WHAT IS EXPECTED> Where does the string "frames" occur in the records below? Copy every line that holds it.
____ DATA SECTION
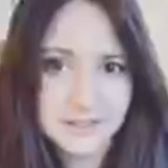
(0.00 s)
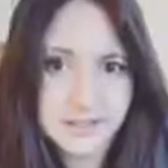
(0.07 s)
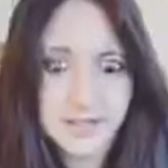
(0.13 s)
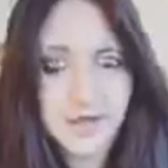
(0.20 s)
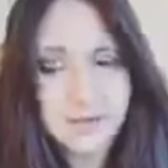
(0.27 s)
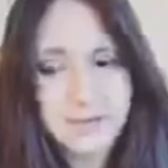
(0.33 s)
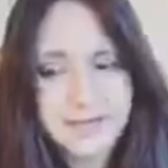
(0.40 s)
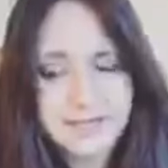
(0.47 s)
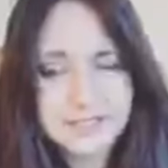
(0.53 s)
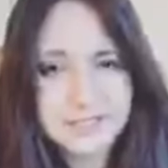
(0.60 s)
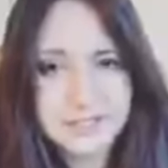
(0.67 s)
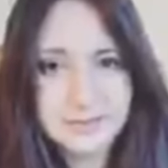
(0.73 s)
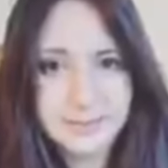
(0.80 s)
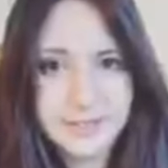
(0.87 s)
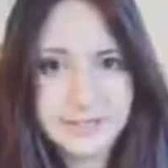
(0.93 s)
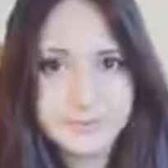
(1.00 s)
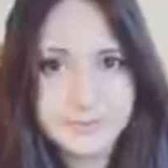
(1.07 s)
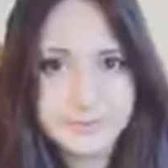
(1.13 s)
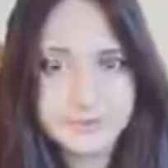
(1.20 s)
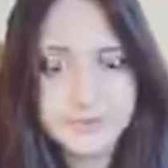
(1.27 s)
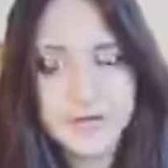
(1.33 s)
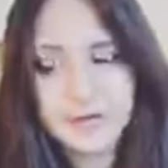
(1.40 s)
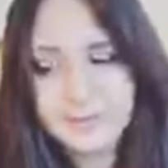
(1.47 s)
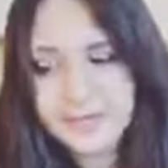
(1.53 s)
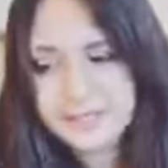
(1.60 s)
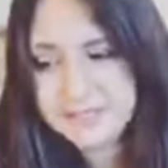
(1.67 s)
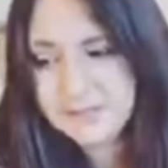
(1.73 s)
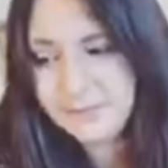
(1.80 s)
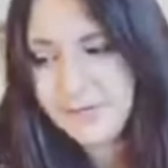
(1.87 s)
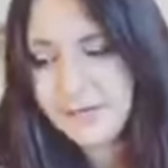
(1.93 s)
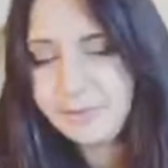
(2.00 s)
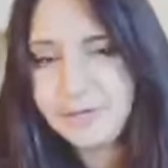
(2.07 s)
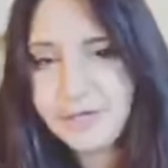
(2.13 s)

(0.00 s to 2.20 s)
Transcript: Go back to the Bible. Go back to the Bible.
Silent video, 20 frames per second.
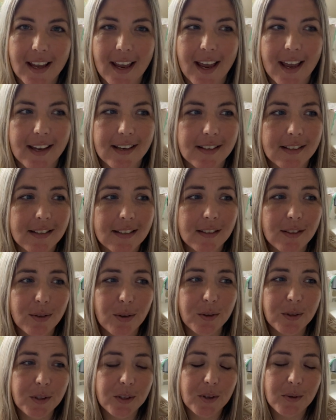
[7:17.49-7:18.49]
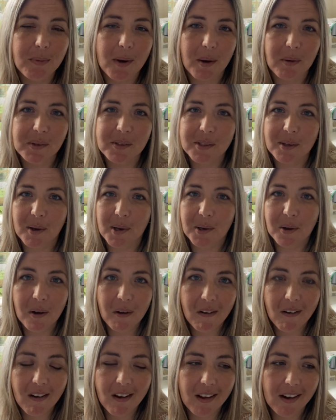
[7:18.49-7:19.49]
and talk to you about what's going
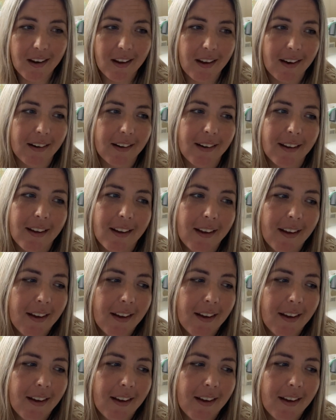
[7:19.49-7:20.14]
on, and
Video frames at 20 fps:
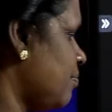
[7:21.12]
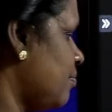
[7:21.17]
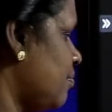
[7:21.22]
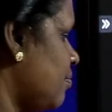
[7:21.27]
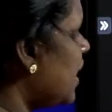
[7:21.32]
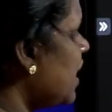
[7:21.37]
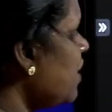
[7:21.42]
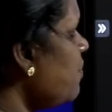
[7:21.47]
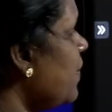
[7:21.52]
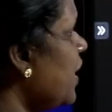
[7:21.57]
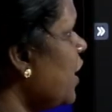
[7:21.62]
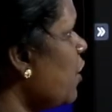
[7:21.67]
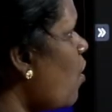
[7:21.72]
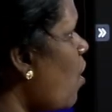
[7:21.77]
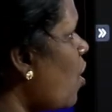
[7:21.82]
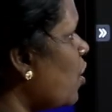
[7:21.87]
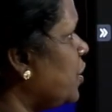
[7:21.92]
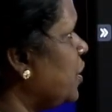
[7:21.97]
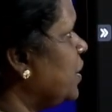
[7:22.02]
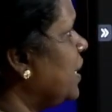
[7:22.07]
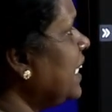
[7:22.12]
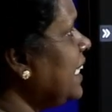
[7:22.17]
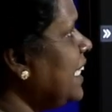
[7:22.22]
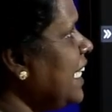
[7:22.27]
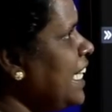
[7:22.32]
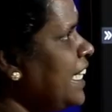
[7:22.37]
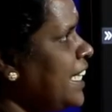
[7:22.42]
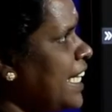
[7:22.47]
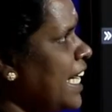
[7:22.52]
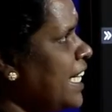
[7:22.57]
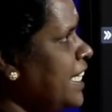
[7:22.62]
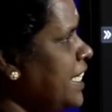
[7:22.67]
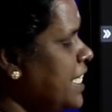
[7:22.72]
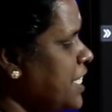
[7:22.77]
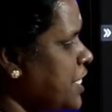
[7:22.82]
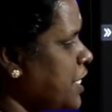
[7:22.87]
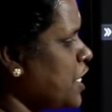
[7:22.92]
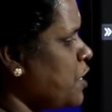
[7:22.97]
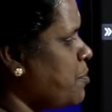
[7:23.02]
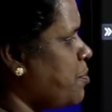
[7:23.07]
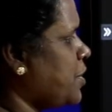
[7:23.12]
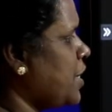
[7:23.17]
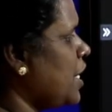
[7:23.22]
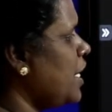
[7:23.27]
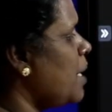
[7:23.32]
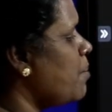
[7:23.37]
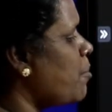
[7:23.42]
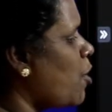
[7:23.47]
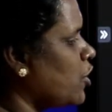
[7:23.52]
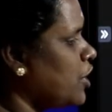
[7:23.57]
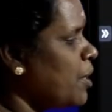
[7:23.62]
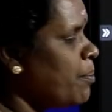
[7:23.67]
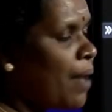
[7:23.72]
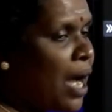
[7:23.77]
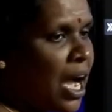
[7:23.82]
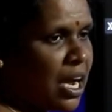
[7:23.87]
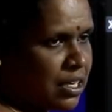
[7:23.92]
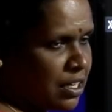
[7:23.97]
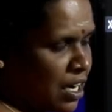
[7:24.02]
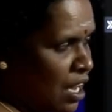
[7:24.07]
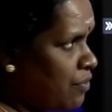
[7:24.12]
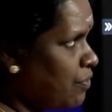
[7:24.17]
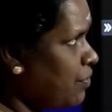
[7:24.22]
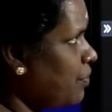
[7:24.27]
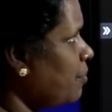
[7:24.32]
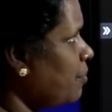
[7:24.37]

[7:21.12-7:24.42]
Then we go to the detailed description about the bar graph.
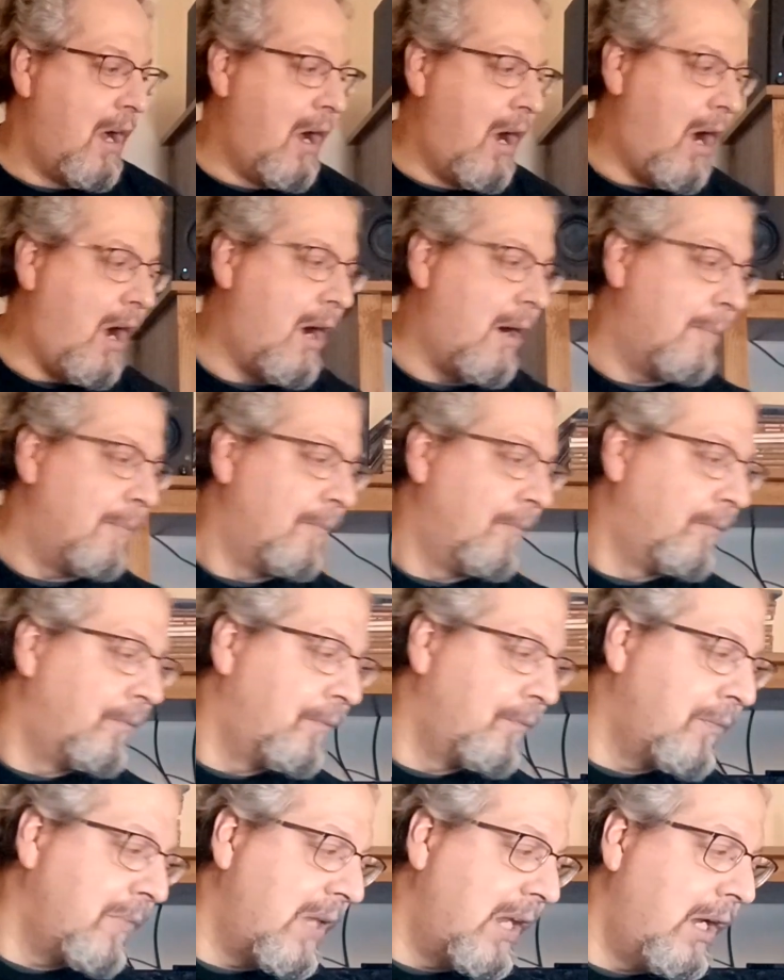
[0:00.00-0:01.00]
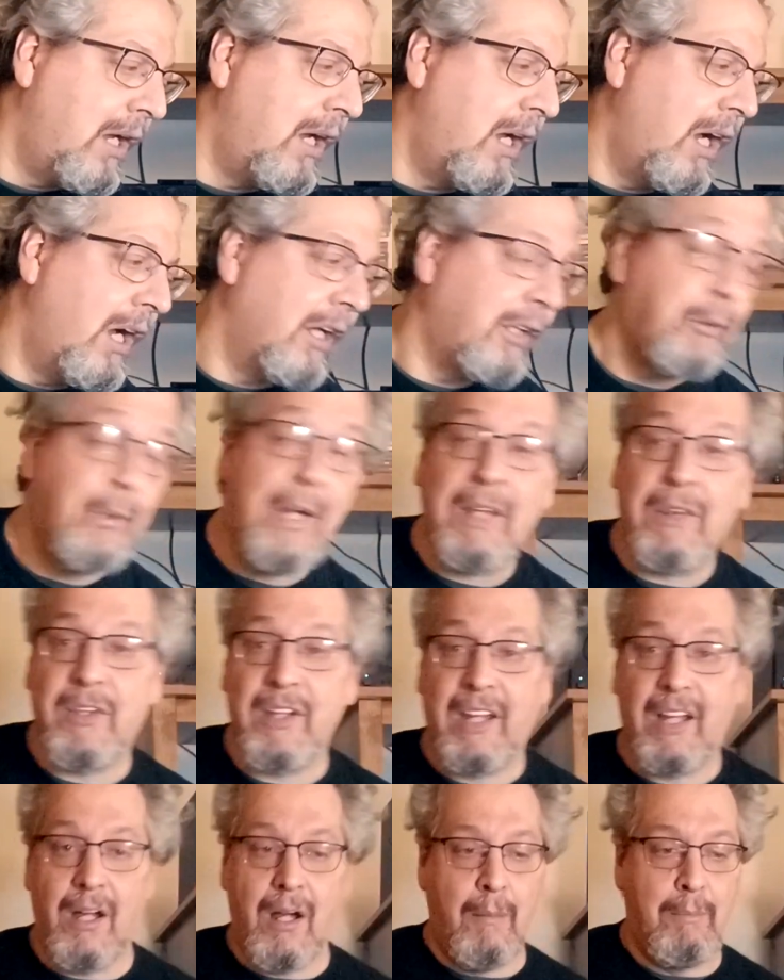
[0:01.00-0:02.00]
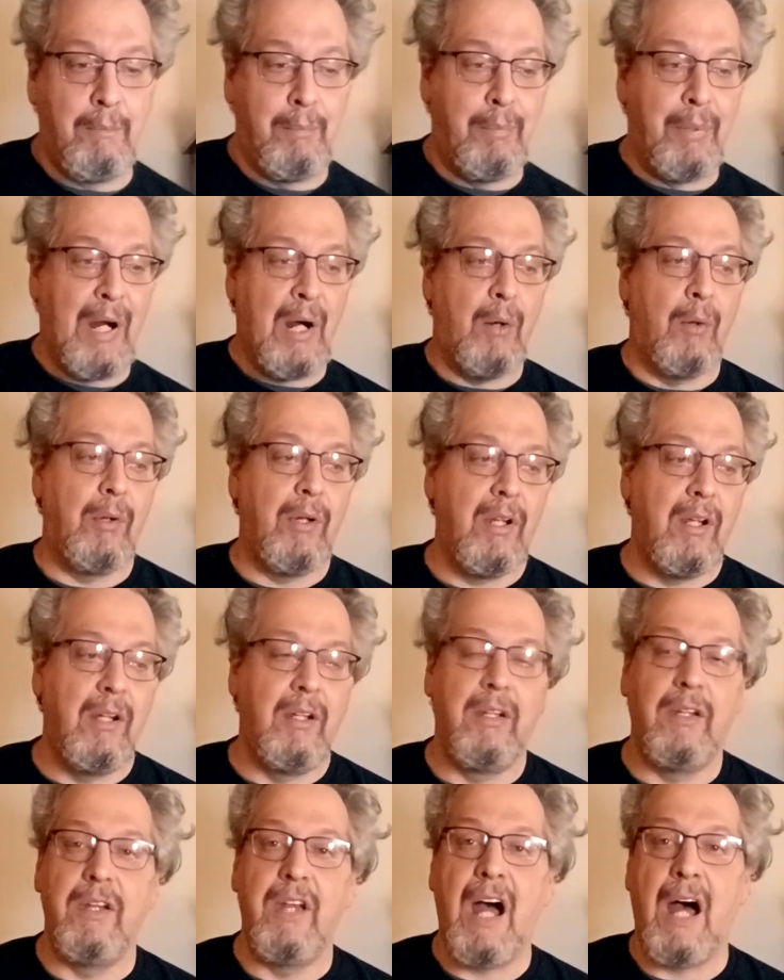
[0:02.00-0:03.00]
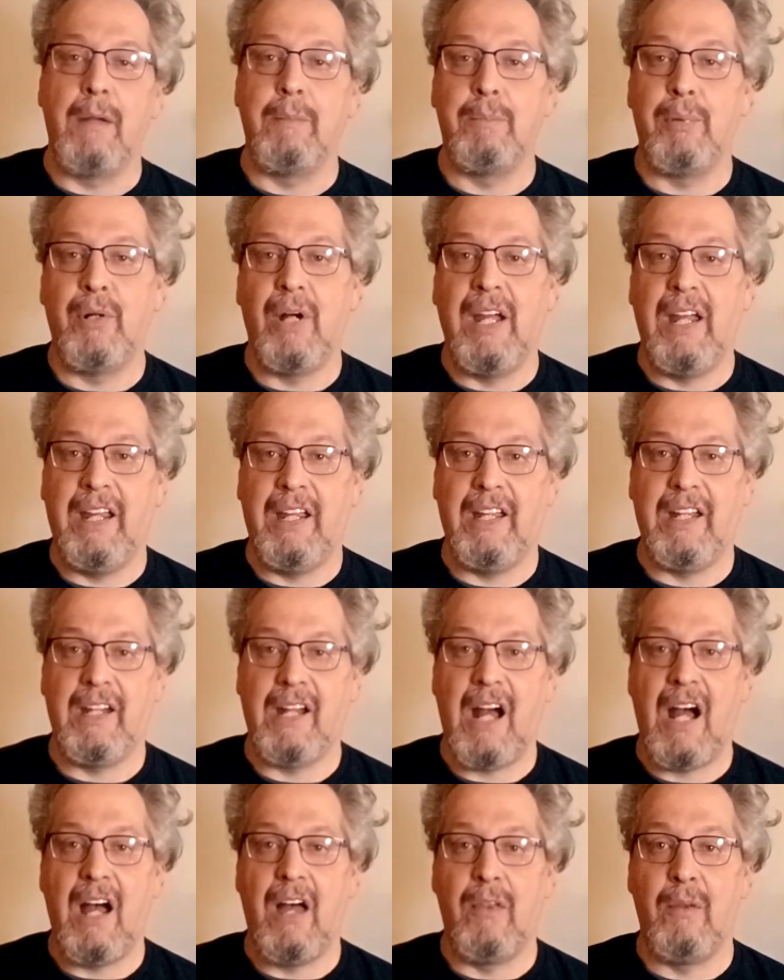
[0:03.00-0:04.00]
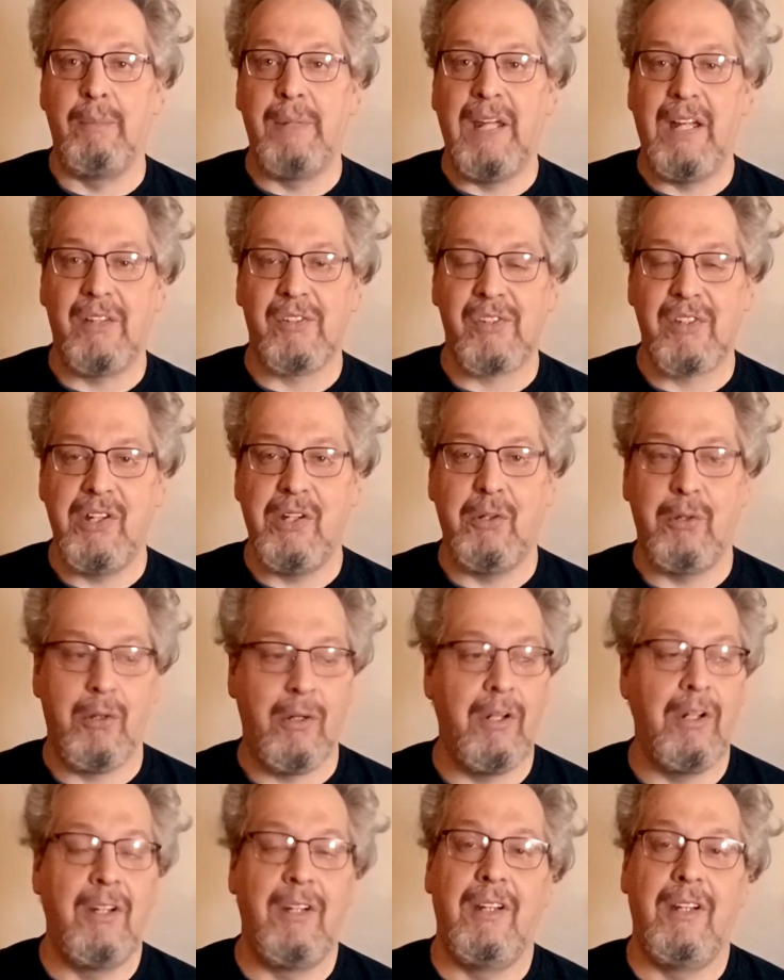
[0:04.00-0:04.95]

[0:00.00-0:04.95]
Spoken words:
A great thing about not playing it on the PS2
________
SOLUTION TO THE PROBLEM>
Silent video, 20 frames per second.
Video frames at 20 fps:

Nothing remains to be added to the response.